In the light of the tremendous odds against such endless variety and complexity of life forms, do you find it difficult to believe that it all evolved in the right direction just by chance? Do you wonder how any creatures could have survived in the battle of the survival of the fittest while they were still evolving eyes? Or while they were supposedly forming primitive fingers on a subhuman body? Do you wonder how cells survived if they existed in an incomplete and inadequate state?
Robert Naeye, a writer for Astronomy magazine and an evolutionist, wrote that life on earth is the result of “a long sequence of improbable events [that] transpired in just the right way to bring forth our existence, as if we had won a million-dollar lottery a million times in a row.” That line of reasoning can probably be applied to every single creature that exists today. The odds are stacked against it. Yet, we are expected to believe that by chance evolution also produced a male and a female at the same time in order for the new species to be perpetuated. To compound the odds, we also have to believe that the male and the female not only evolved at the same time but also in the same place! No meeting, no procreation!

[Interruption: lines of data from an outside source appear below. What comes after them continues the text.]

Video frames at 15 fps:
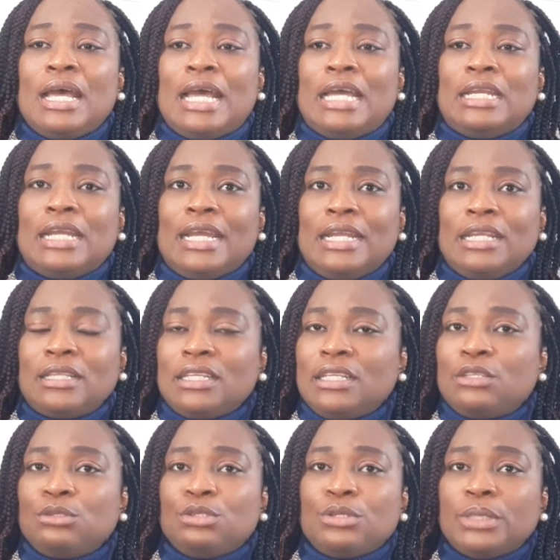And
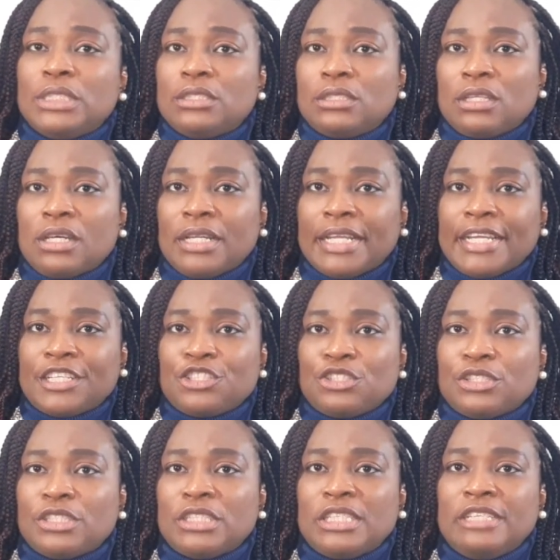anything could go into
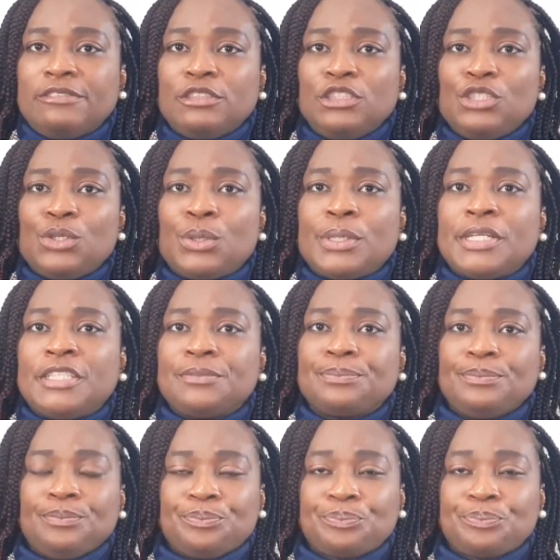collection, even your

Certainly, it stretches credulity to the limit to believe that life exists in its millions of perfected forms as a result of millions of gambles that paid off.
Why Do the Majority Believe?
Why is evolution so popular and accepted by so many as the only explanation for life on earth? One reason is that it is the orthodox view taught in schools and universities, and woe betide you if you dare to express any doubts. Behe states: “Many students learn from their textbooks how to view the world through an evolutionary lens. However, they do not learn how Darwinian evolution might have produced any of the remarkably intricate biochemical systems that those texts describe.” He adds: “To understand both the success of Darwinism as orthodoxy and its failure as science at the molecular level, we have to examine the textbooks that are used to teach aspiring scientists.”
“If a poll were taken of all the scientists in the world, the great majority would say they believed Darwinism to be true. But scientists, like everybody else, base most of their opinions on the word of other people. . . . Also, and unfortunately, too often criticisms have been dismissed by the scientific community for fear of giving ammunition to creationists. It is ironic that in the name of protecting science, trenchant scientific criticism of natural selection has been brushed aside.”d
What viable and reliable alternative is there to Darwin’s theory of evolution? Our final article in this series will address that question.
[Footnotes]
a Referred to from here on as Darwin’s Black Box.
b “Irreducible complexity” describes “a single system composed of several well-matched, interacting parts that contribute to the basic function, wherein the removal of any one of the parts causes the system to effectively cease functioning.” (Darwin’s Black Box) Thus, it is the simplest level at which a system can function.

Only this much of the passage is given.